Thursday, February 05, 2015

The WikiGnome's Futile Struggle

Bryan Henderson, working under the name Giraffedata holds the record for editing the most articles in Wikipedia. Unlike most editors, he only edits one thing. He is fighting the use of the words "comprised of". He has corrected this over 47,000 times! He has also written a long screed explaining why this usage should not be allowed. This boils down to the complaint that it is non-standard usage and recommended against by style manuals. He is basically fighting a rear-guard action against the way that language evolves. This can be seen in the Free Dictionary:

The traditional rule states that the whole comprises the parts and the parts compose the whole. In strict usage: The Union comprises 50 states. Fifty states compose (or make up) the Union. Even though careful writers often maintain this distinction, comprise is increasingly used in place of compose, especially in the passive: The Union is comprised of 50 states. Our surveys show that opposition to this usage is abating. In the 1960s, 53 percent of the Usage Panel found this usage unacceptable; in 1996, only 35 percent objected. 

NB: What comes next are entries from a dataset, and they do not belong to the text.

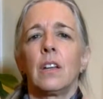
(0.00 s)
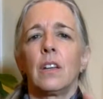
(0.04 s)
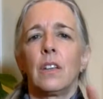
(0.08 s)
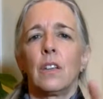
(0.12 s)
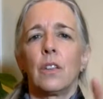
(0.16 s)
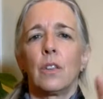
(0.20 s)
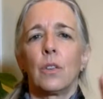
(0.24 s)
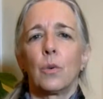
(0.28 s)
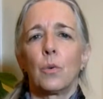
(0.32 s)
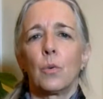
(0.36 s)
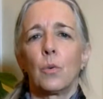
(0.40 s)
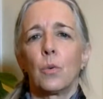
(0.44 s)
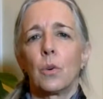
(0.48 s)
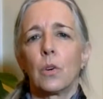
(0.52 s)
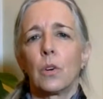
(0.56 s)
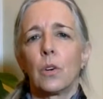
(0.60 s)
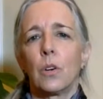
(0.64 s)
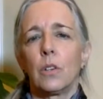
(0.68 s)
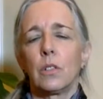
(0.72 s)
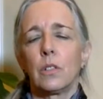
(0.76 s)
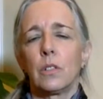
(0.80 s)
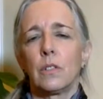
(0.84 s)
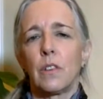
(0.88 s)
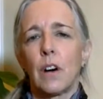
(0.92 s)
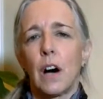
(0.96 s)
the
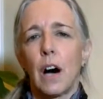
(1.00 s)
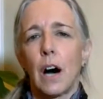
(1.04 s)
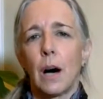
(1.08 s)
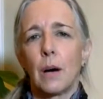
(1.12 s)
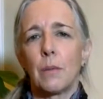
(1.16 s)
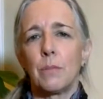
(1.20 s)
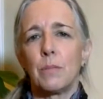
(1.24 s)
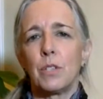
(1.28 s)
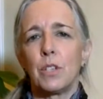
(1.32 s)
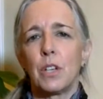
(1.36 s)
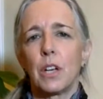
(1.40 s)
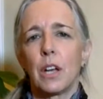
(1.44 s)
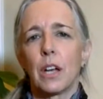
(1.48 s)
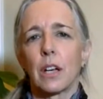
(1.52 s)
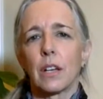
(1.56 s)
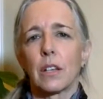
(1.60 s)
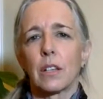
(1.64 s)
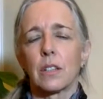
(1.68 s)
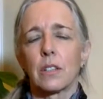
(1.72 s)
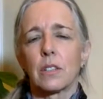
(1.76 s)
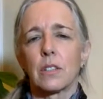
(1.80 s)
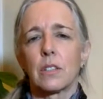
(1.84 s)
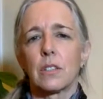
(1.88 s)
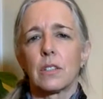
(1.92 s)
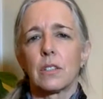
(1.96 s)
world of
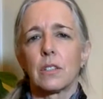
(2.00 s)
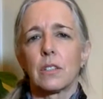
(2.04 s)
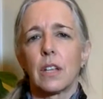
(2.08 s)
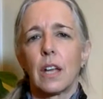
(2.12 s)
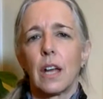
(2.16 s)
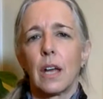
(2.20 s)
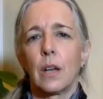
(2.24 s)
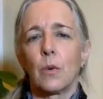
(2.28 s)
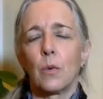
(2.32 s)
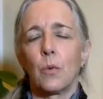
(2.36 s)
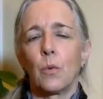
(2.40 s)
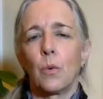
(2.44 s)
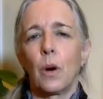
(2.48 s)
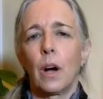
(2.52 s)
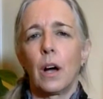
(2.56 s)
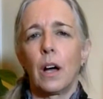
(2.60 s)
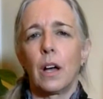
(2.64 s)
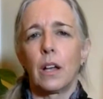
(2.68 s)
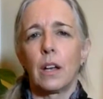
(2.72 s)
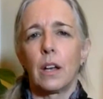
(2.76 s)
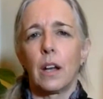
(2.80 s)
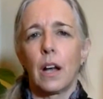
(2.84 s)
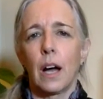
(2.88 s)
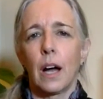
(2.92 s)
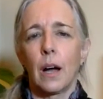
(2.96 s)
objects and
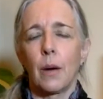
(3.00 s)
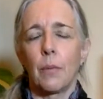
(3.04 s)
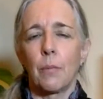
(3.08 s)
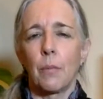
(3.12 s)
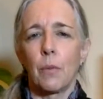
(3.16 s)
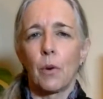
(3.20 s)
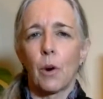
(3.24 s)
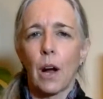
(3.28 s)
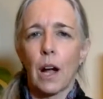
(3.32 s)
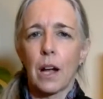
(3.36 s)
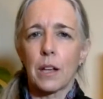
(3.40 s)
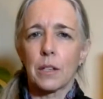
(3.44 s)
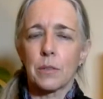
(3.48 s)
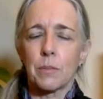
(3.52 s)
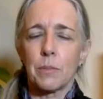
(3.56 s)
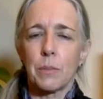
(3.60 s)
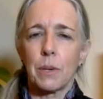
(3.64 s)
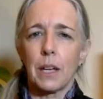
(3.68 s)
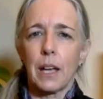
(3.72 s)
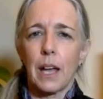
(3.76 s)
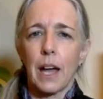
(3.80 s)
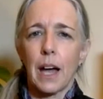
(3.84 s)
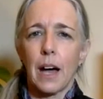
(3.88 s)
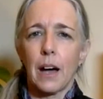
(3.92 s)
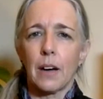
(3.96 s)
what I'm
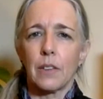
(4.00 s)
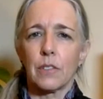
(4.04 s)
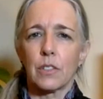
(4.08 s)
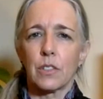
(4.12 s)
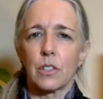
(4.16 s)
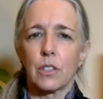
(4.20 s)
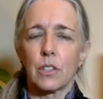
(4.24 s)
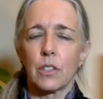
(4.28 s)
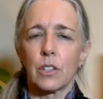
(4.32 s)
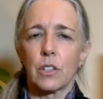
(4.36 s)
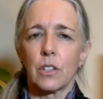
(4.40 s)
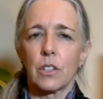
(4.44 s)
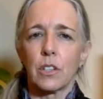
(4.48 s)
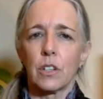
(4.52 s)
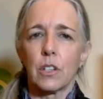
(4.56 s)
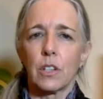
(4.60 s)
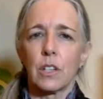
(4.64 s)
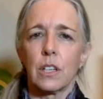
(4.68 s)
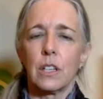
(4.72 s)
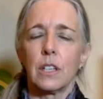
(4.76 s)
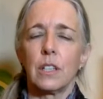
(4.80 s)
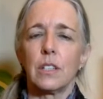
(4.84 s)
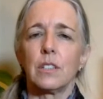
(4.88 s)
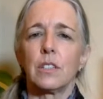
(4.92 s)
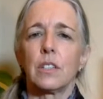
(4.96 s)
grasping after
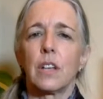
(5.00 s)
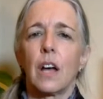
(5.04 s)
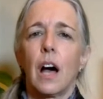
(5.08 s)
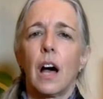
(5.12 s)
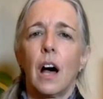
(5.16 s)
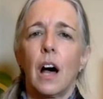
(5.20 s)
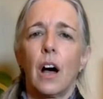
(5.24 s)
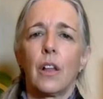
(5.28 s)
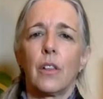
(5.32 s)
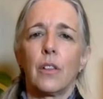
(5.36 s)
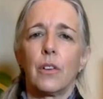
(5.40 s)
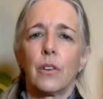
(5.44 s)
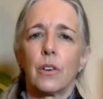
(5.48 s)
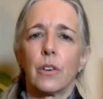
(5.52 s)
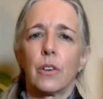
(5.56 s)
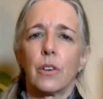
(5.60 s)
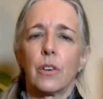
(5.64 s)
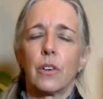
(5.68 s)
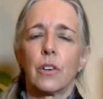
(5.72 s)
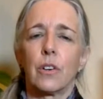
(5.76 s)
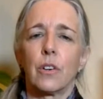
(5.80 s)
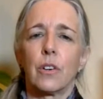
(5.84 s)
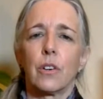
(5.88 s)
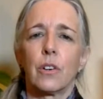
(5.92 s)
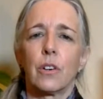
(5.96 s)
is
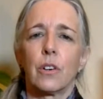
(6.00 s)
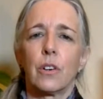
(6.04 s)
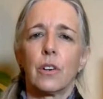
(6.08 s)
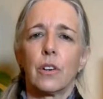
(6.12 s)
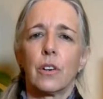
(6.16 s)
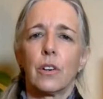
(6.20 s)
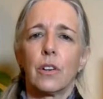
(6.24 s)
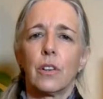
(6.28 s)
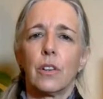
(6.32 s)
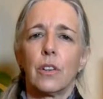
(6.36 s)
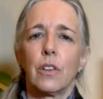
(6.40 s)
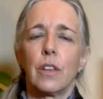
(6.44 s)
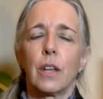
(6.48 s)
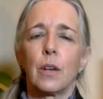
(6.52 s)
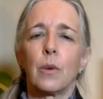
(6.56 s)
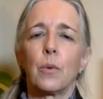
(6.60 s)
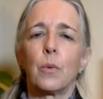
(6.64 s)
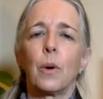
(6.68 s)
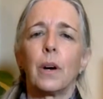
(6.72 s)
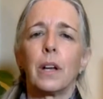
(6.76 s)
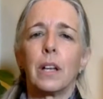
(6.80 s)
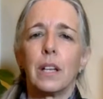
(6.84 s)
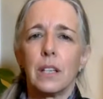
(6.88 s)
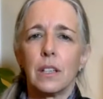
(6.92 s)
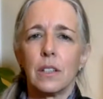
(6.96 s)
other than
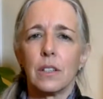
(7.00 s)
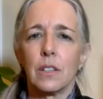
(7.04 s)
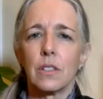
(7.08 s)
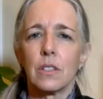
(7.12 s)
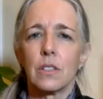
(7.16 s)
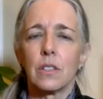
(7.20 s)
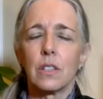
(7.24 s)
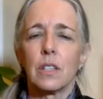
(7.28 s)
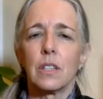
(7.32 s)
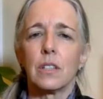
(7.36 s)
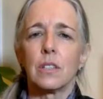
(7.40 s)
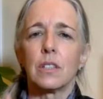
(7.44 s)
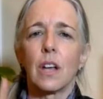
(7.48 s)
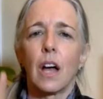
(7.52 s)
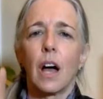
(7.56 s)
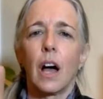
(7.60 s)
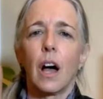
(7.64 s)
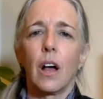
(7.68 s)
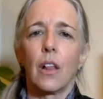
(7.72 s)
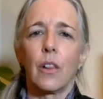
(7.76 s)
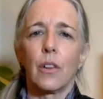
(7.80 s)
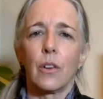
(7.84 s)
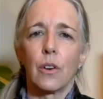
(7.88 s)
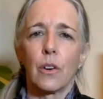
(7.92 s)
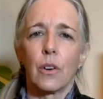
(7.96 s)
what is
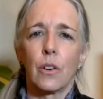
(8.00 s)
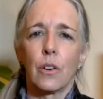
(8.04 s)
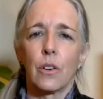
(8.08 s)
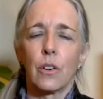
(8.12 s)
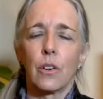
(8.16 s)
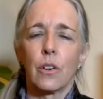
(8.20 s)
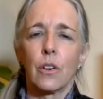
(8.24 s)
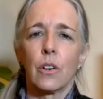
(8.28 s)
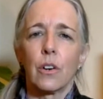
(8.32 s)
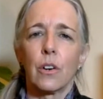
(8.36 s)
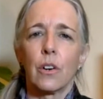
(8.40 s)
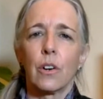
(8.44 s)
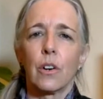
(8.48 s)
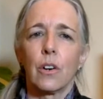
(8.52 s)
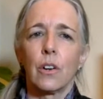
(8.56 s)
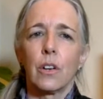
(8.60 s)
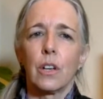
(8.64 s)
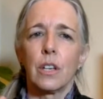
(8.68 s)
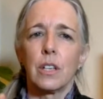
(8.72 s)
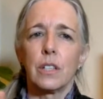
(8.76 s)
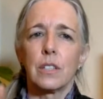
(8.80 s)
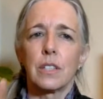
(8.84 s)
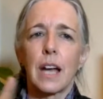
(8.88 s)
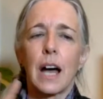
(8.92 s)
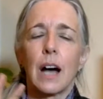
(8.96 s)
other,
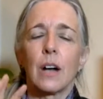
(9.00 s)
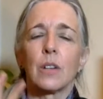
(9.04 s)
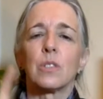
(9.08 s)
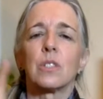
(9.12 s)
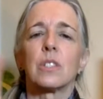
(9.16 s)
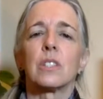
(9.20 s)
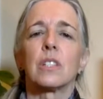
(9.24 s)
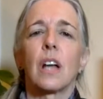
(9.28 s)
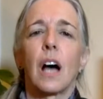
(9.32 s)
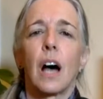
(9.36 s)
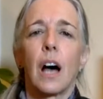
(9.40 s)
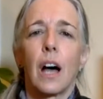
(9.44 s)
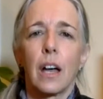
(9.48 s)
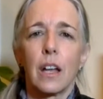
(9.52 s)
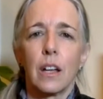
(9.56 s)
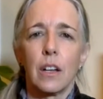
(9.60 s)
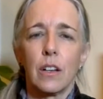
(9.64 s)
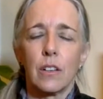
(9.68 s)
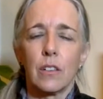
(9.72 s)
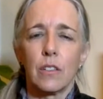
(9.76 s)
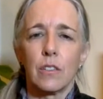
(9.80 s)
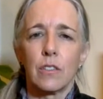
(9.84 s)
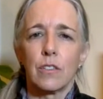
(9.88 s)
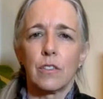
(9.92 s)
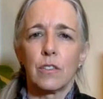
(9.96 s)
is outside
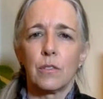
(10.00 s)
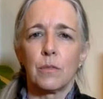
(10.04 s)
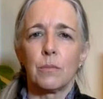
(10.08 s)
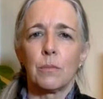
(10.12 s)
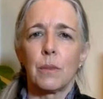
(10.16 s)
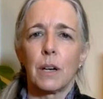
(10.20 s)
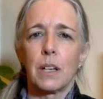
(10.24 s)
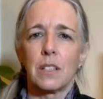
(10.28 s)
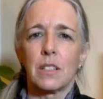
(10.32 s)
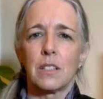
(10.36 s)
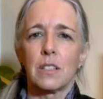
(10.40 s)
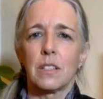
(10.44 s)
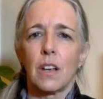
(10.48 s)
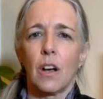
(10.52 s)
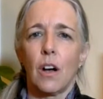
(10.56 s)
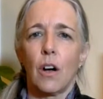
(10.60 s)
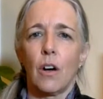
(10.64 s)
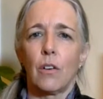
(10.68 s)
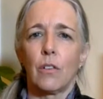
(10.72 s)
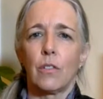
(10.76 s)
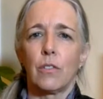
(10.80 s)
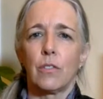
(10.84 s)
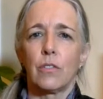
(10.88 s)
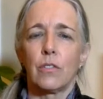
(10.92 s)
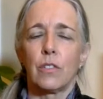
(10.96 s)
of
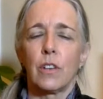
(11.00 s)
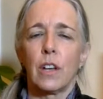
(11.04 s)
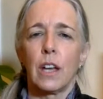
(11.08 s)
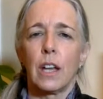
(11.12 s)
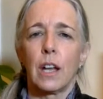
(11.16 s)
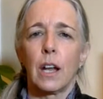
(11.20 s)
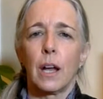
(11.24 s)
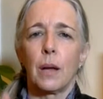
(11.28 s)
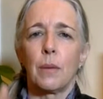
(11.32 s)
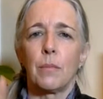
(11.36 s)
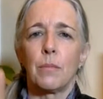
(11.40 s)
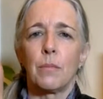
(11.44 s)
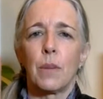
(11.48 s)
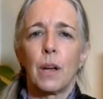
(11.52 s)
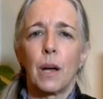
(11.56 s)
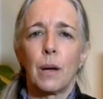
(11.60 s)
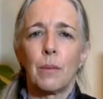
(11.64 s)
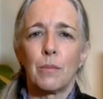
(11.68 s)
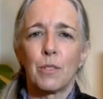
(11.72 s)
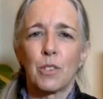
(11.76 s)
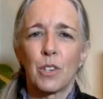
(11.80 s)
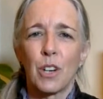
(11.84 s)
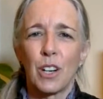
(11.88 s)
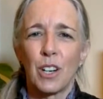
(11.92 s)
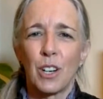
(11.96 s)
myself, and I'm
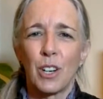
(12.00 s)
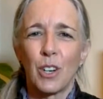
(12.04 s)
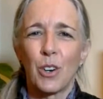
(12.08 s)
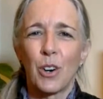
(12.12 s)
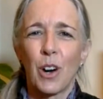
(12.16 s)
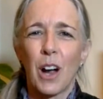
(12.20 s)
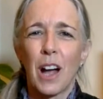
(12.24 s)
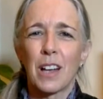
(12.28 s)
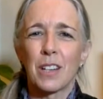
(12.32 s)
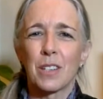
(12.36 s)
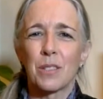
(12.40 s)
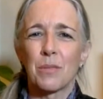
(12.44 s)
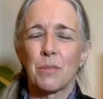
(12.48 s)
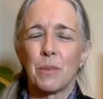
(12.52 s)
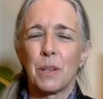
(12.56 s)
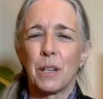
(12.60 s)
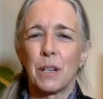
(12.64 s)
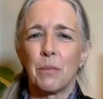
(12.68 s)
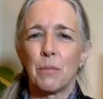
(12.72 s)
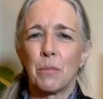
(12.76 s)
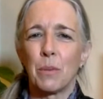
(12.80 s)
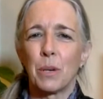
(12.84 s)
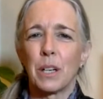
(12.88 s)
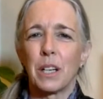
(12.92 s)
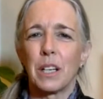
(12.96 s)
trying to grasp it
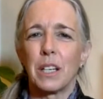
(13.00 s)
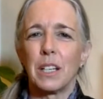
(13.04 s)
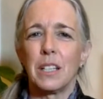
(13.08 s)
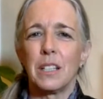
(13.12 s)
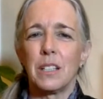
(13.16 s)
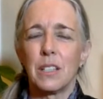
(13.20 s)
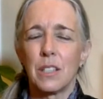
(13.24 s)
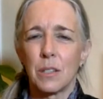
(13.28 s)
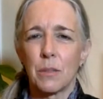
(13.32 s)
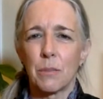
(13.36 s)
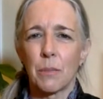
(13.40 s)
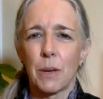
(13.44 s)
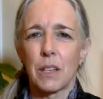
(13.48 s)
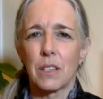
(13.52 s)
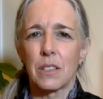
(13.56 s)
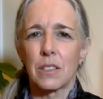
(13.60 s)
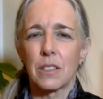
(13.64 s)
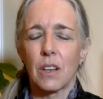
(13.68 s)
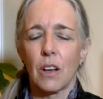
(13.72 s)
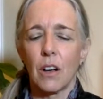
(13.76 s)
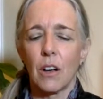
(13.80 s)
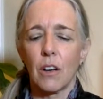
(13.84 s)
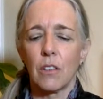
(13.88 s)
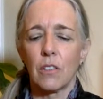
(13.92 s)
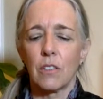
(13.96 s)
and bring it into
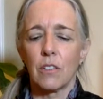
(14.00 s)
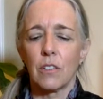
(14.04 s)
myself.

Clearly, Henderson is fighting a losing battle. English, like all living languages, changes over time. Words acquire new meanings or shift in how they are used. There is a great example of this given by 15th century writer, William Caxton. He was often criticized for not using "homely" words. In discussing the problems with choosing the proper words for a translation he told of some northern merchants who went to get some food on the Kentish side of the Thames: 

And specyally he axyed after eggys. And the good wyf answerde that she coude speke no frenshe. And the marchaunt was angry for he also coude speke no frenshe but wold haue hadde egges and she vnderstode hym not. And thenne at laste a nother sayd that he wolde haue eyren. Then the good wyf sayd that she vnderstood hym wel

 For those who don't read Middle English, the merchant asked for eggs but the goodwife said that she couldn't speak French. The merchant said that he couldn't speak French either but that he wanted eggs. Someone else pointed out that the local word was "eyren" which the goodwife understood.

One can imagine a 15th century of Henderson tut-tutting anyone using "egg".
In a living language, words usage shifts constantly. The only real guide is how a word or phrase is currently being used. Style guides usually represent the training edge of acceptable usage.

Henderson inadvertently is providing ammunition that "comprised of" is now standard usage. He has documented 47,000 uses of it within a single source. That means that around 1% of Wikipedia entries have used it. That's a fairly high percentage, especially given that Wikipedia entries are made by people with a higher education than the background population.